Data records
★ ★ ★ ★ ★
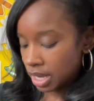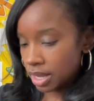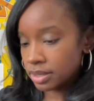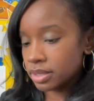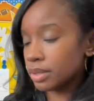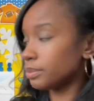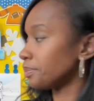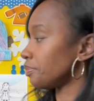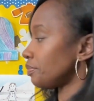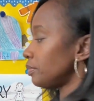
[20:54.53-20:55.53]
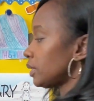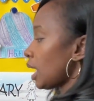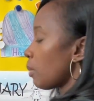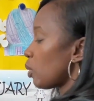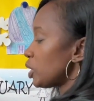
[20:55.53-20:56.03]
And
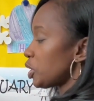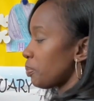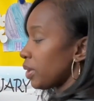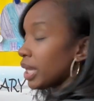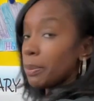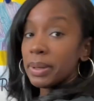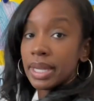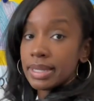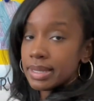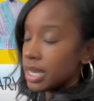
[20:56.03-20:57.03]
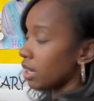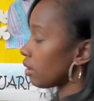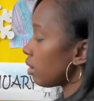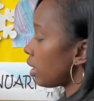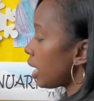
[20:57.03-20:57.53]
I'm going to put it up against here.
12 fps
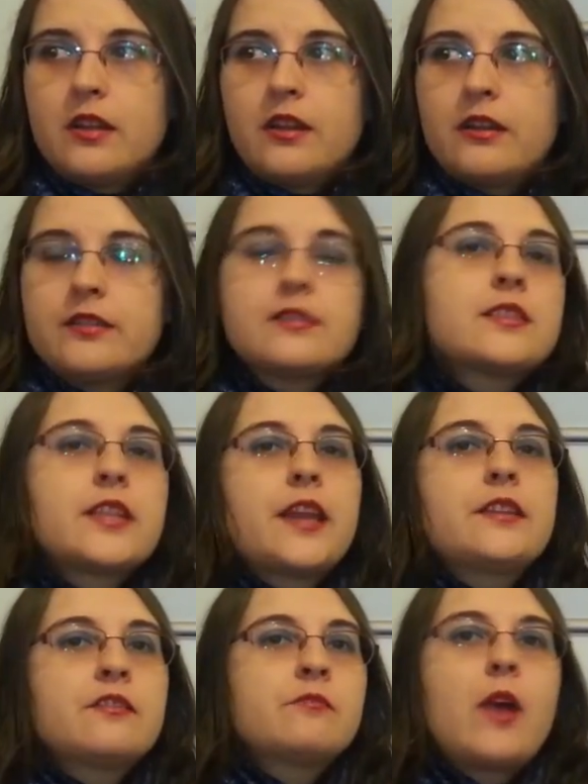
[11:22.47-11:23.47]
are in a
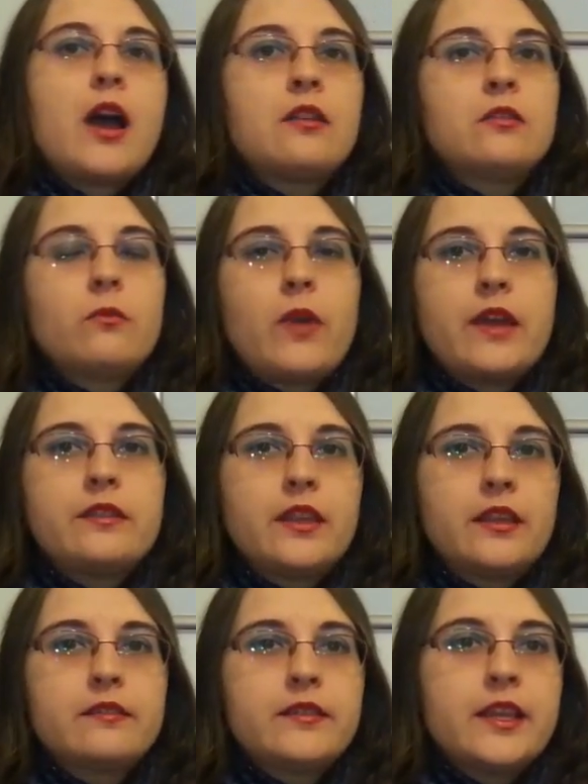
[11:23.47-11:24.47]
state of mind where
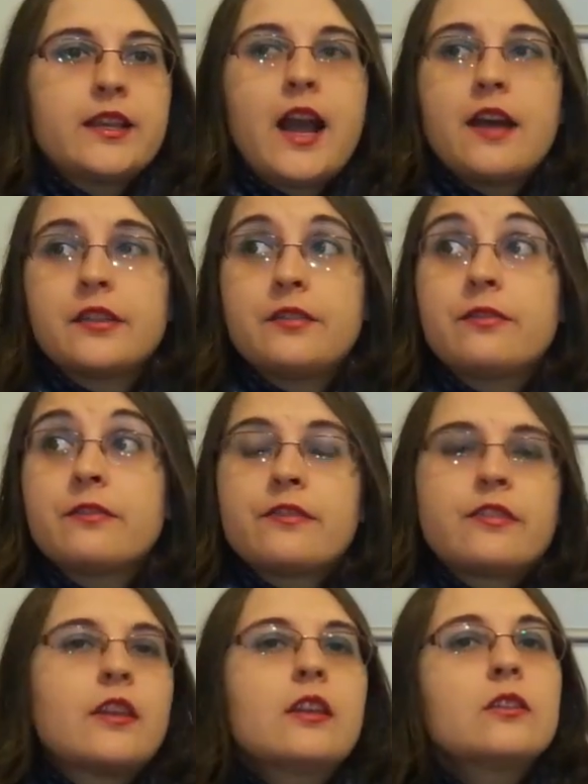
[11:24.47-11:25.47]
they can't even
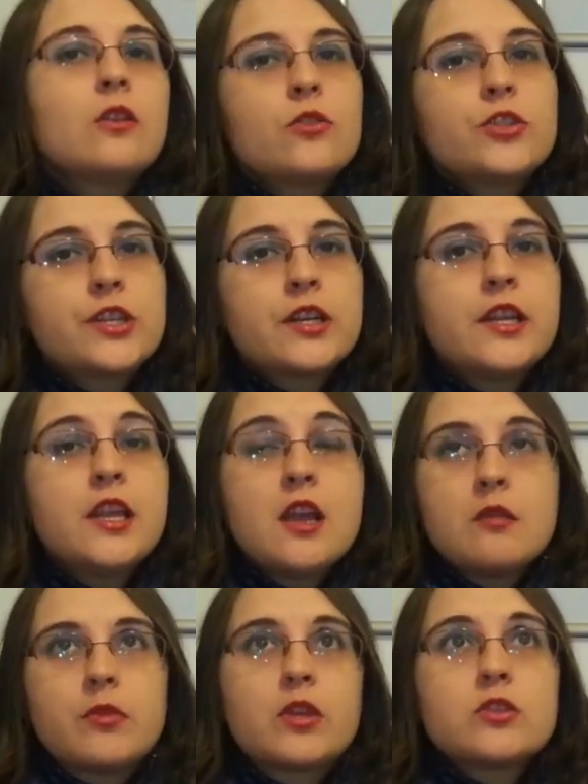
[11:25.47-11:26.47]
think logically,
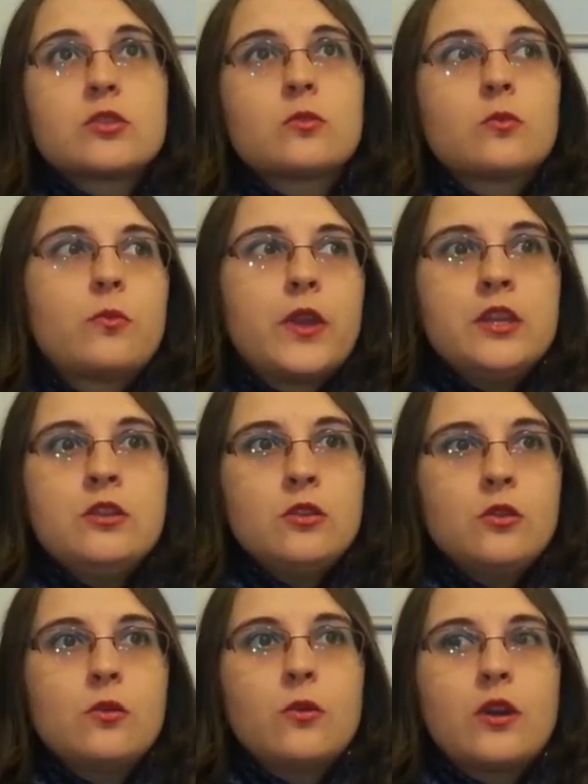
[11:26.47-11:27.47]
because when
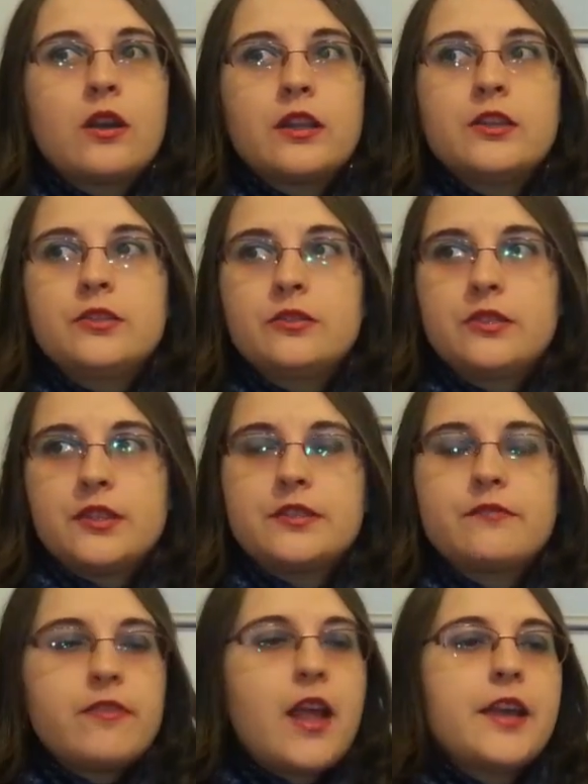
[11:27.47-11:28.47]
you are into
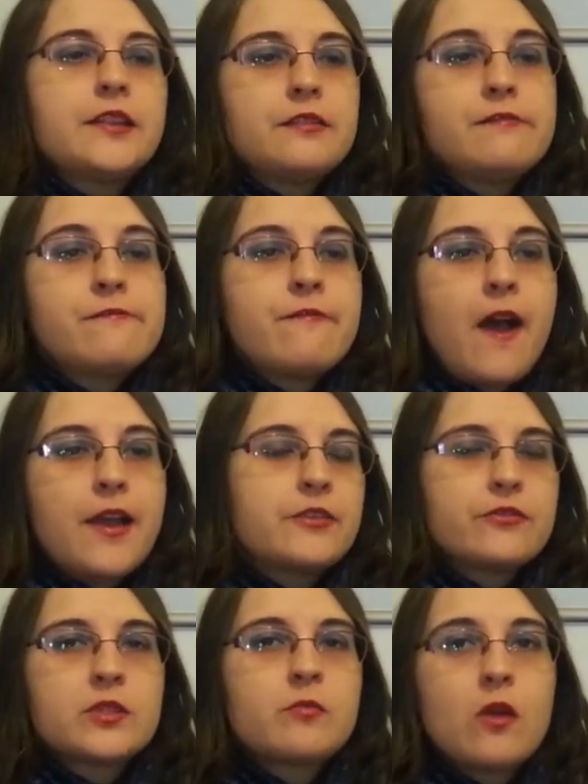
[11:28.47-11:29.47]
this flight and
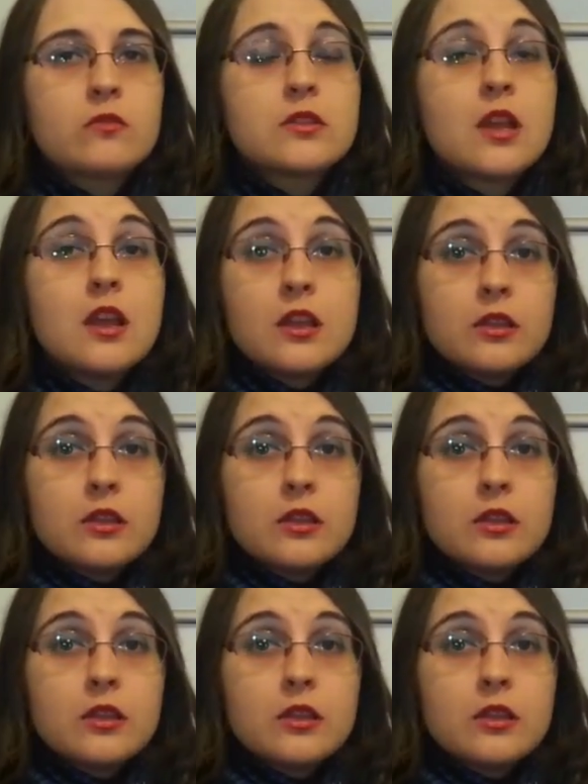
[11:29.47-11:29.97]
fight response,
★ ★ ★ ★ ★
Required work
An exact copy of all the entries above is required, with every picture left out.

Response to the exercise
[20:54.53-20:55.53]
[20:55.53-20:56.03]
And
[20:56.03-20:57.03]
[20:57.03-20:57.53]
I'm going to put it up against here.
12 fps
[11:22.47-11:23.47]
are in a
[11:23.47-11:24.47]
state of mind where
[11:24.47-11:25.47]
they can't even
[11:25.47-11:26.47]
think logically,
[11:26.47-11:27.47]
because when
[11:27.47-11:28.47]
you are into
[11:28.47-11:29.47]
this flight and
[11:29.47-11:29.97]
fight response,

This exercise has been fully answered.